**Activity:** The entries are to be reproduced verbatim, with all pictures omitted.

**Records shown:**

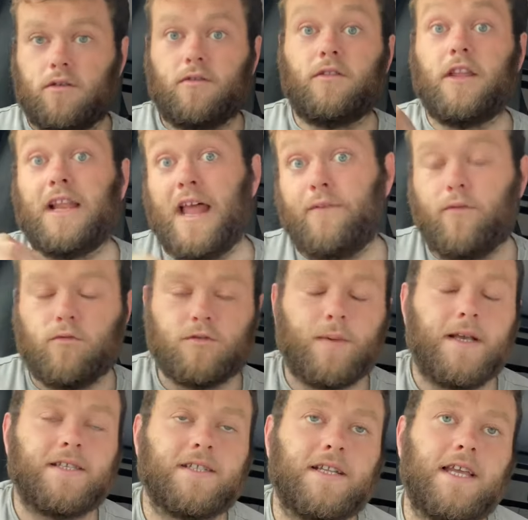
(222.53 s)
the levels
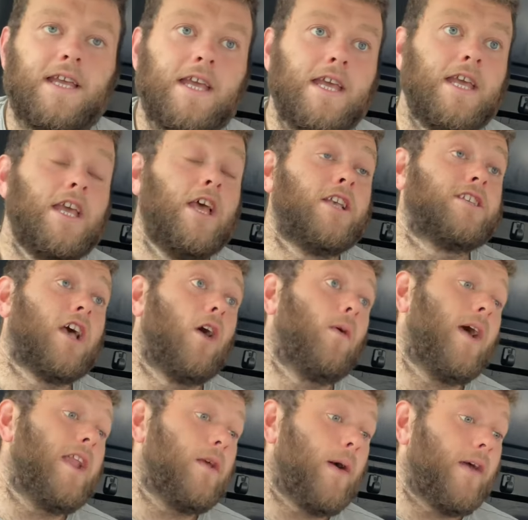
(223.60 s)
basically. So
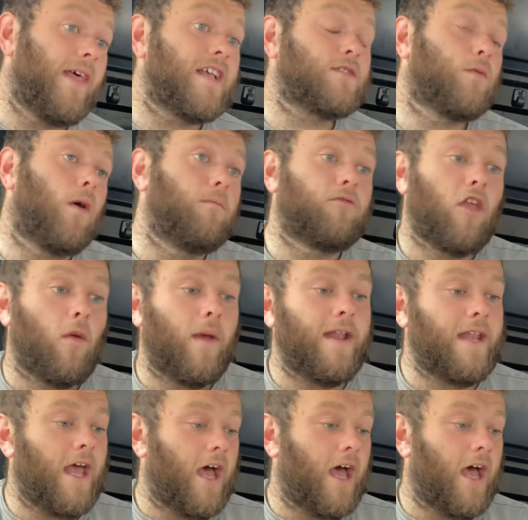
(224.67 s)
anyway, that's what I'm doing.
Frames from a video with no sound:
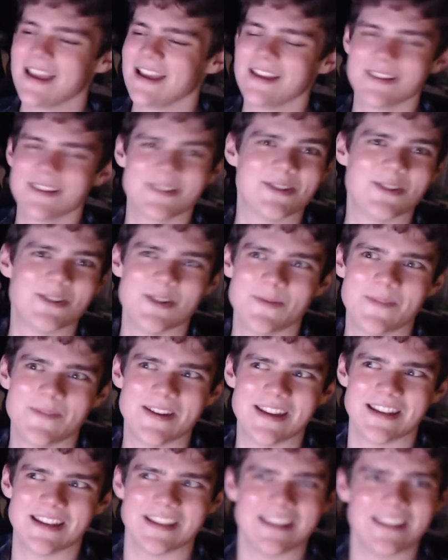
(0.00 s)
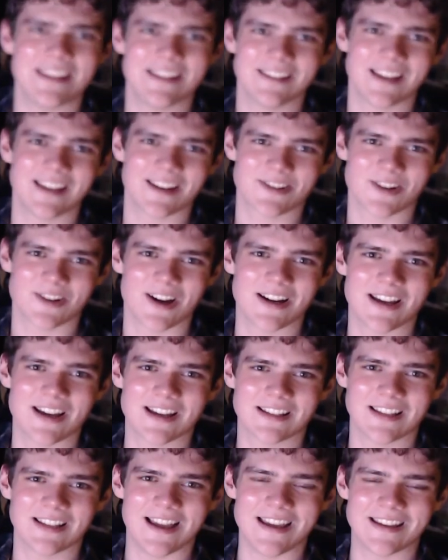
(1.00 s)
stupid electronic
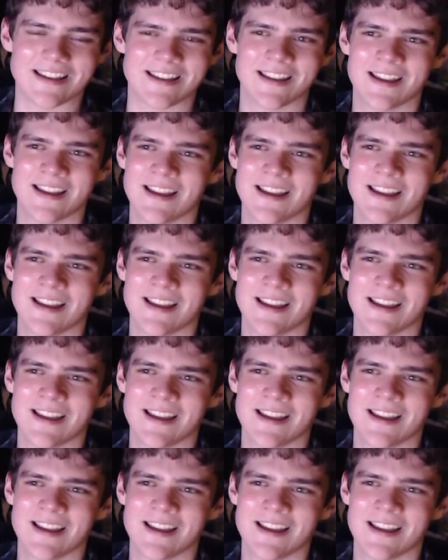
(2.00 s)
like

**Answer section:**
(222.53 s)
the levels
(223.60 s)
basically. So
(224.67 s)
anyway, that's what I'm doing.
Frames from a video with no sound:
(0.00 s)
(1.00 s)
stupid electronic
(2.00 s)
like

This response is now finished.